Soc Sec benefits are insufficient to retire on. The guv’mint warned about that back when Carter was president. IRAs & 401ks came about, for those without ‘wealth’. Perhaps the problem currently is that not enough people put (or were able to put) sufficient funds into them, and even withdrew them for non-retirement purposes. Thus, the ‘insufficent retirement funds’ problem continues.
I seem to recall that there was a vaguely goofy scheme to make IRA/401k contributions mandatory, which I guess didn’t work out too well.
Another alternative is to do something about rampant Income Inequality.
It would seem that keeping Soc Sec alive is essential, but not enough.
i could live comfortably on the “average” social security check. but i don’t have the “needs” a lot of people think they have. if there is a real need to increase social security benefits the answer is just to increase the amount we save via the social security “tax.” people need to be taught how to do that instad of being lied to about the “inadequacies” of social security.
yes making investing in the stockmarket mandatory gives the lie to “personal freedom” propaganda about social security: they want your money . they don’t want to let you buy “security” with it.
The GOP is perpetually channeling the Marlboro Man, of which there were several, and most died of lung cancer. They are all about Self Sufficency and (other people) not depending on guv’mint handouts.
That isn’t going to change, unfortunately. They will always be with us.
that’s why it is so important that people understand that Social Security is not a government handout. it’s what makes self sufficiency work in a capitalist economy.
Coberly,
Although “it’s what makes self sufficiency work in a capitalist economy” would be true under those circumstances, it is an anachronistic concept under the existing rentier capitalism regime. In a corporatist economy self-sufficiency of the working class is not a goal. The political armada of corporatism requires economic dependency and social strife to render the electorate vulnerable to pandering and political triangulation, while the economic paradigm has its foundation resting on financialization, globalization, and debt peonage. Self-sufficiency works cross purposes to corporatism.
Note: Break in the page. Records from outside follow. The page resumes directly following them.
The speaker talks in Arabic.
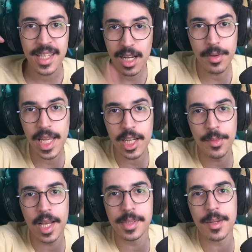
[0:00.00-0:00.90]
السلام
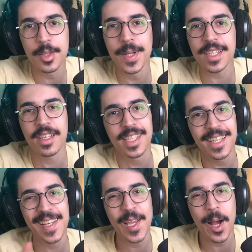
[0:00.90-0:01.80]
عليكم اليوم جاي لكم مقطع
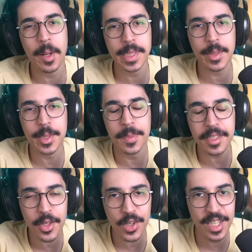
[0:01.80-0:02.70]
جديد اليوم جاي لكم
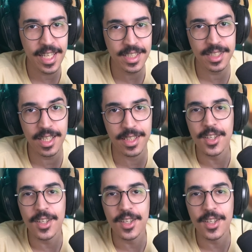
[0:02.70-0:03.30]
مقطع روكت ليج جديد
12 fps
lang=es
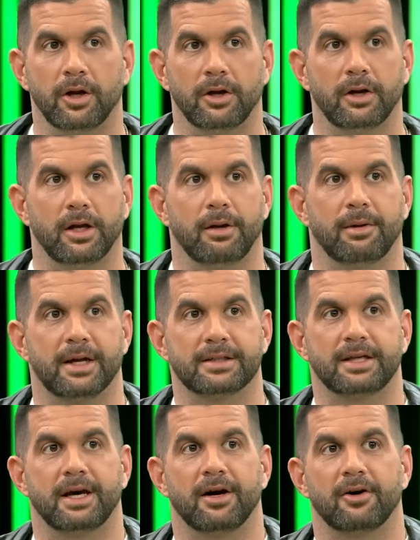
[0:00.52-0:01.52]
Bueno, el
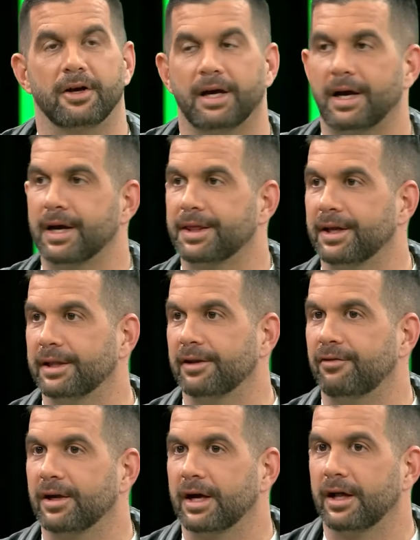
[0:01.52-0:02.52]
Barça hoy ha
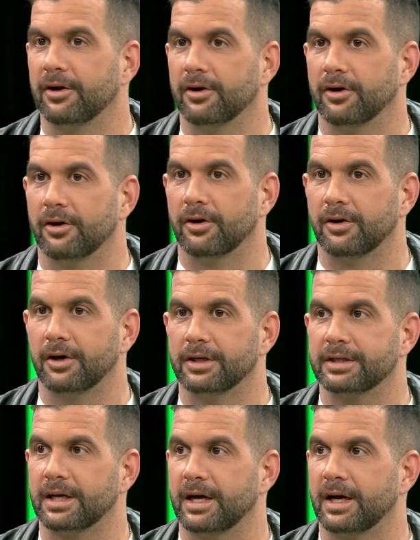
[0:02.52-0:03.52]
certificado
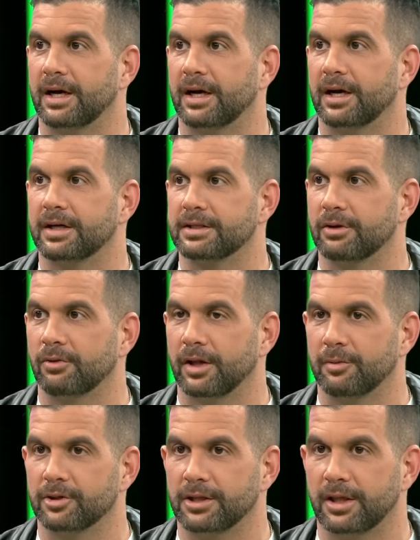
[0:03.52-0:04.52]
esa
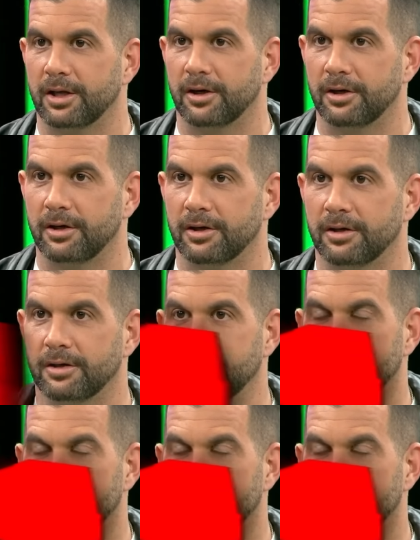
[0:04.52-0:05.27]
segunda posición.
The nexus linking corporatism to rentier capitalism is that the capitalist means of production cannot make profits without dealing with the concerns of labor and social responsibilities such as environmental conservation. Corporatism avoids such social burdens in the pursuit of profits as much as possible. For the better part of a century now corporatism has been consolidating, financializing, and exploiting global price arbitrage for labor and natural resources in the pursuit of economic rents.
…and of course laws and trade agreements that provide international protection for corporate IP rights are the cornerstone of this successful strategy.
Ron
you are right about all that…and that is probably the reason the big money hates Social Security.
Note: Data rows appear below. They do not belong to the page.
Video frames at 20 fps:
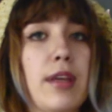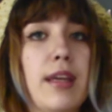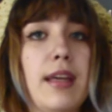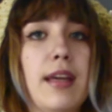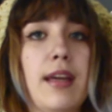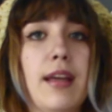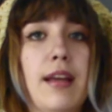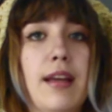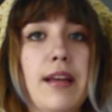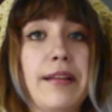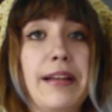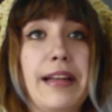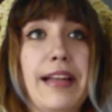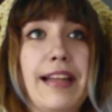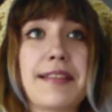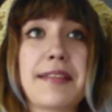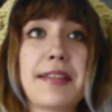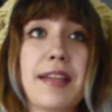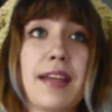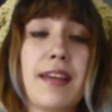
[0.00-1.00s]

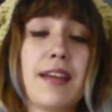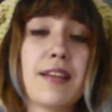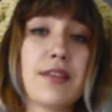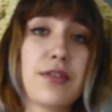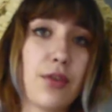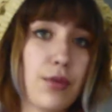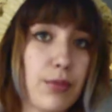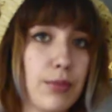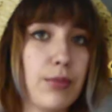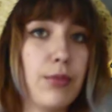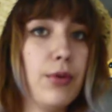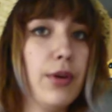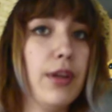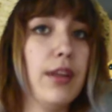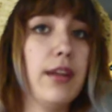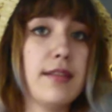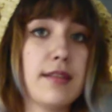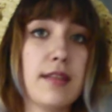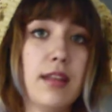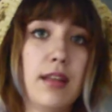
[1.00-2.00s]
porque las tallas son
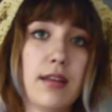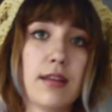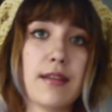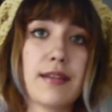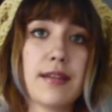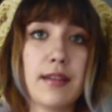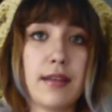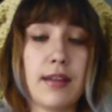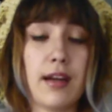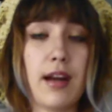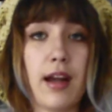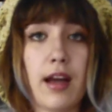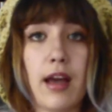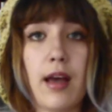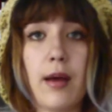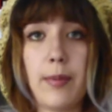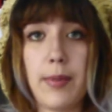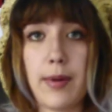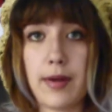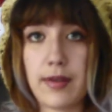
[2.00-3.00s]
muy distintas
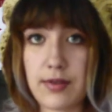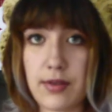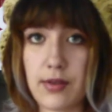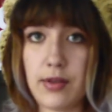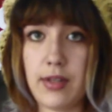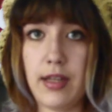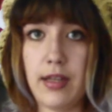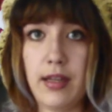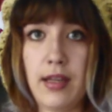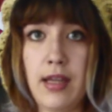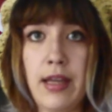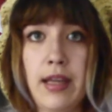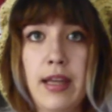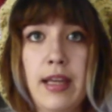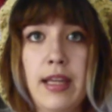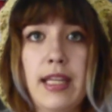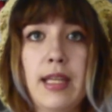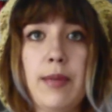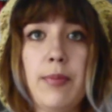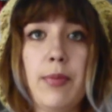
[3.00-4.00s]
entre cada persona
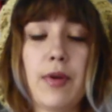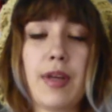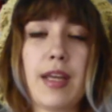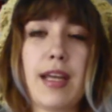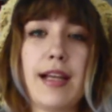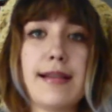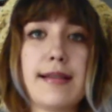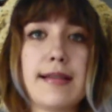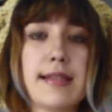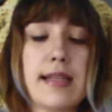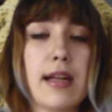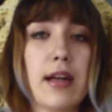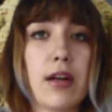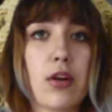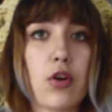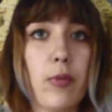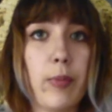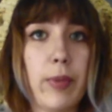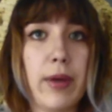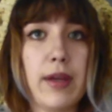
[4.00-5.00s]
y porque al
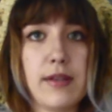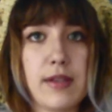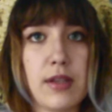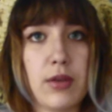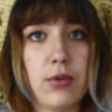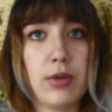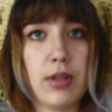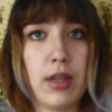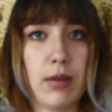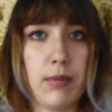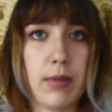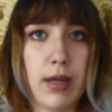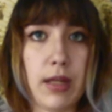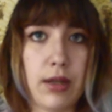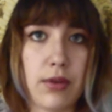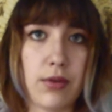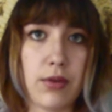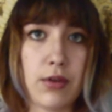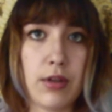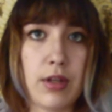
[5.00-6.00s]
ser ropa de segunda
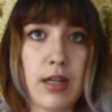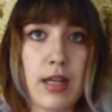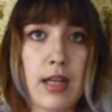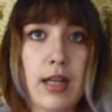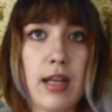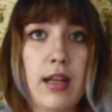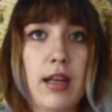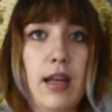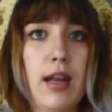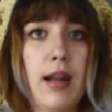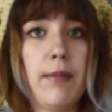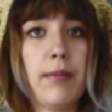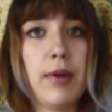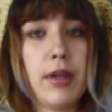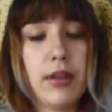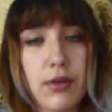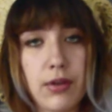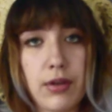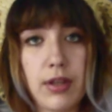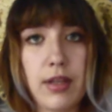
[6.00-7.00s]
mano,
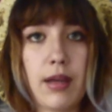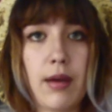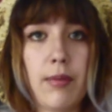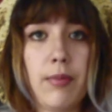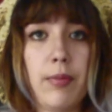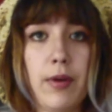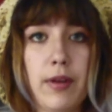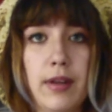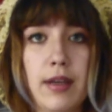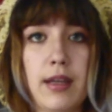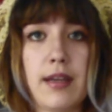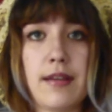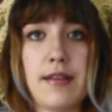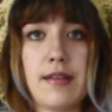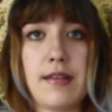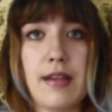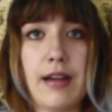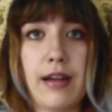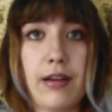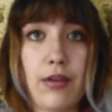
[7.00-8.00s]
la mayoría puede
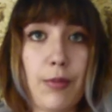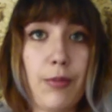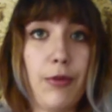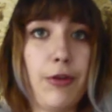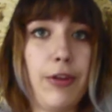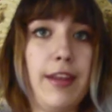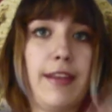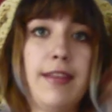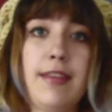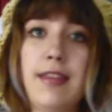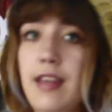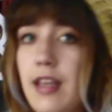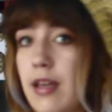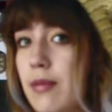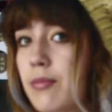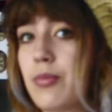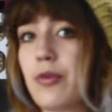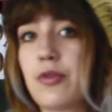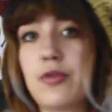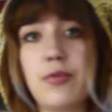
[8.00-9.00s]
que sean como de
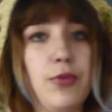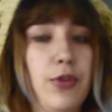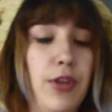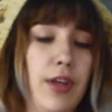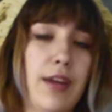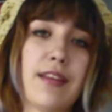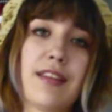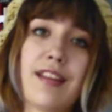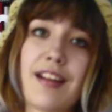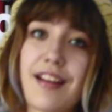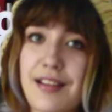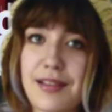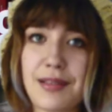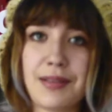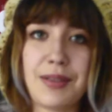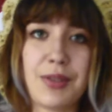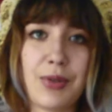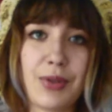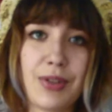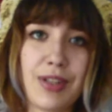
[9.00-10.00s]
tiempos muy
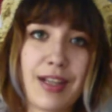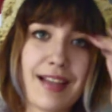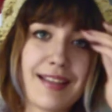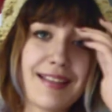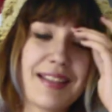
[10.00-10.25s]
atrás, ¿no?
now, can you say what i was trying to say in a way that includes all that you said?
Coberly,
You did well enough yourself about what people should understand about social security. I just added the motives of why the establishment invests so heavily in insuring that people do not understand those things. We both know how the Fox and Friends living to the right of the limousine liberals’ investment banks work together to guard the hen house.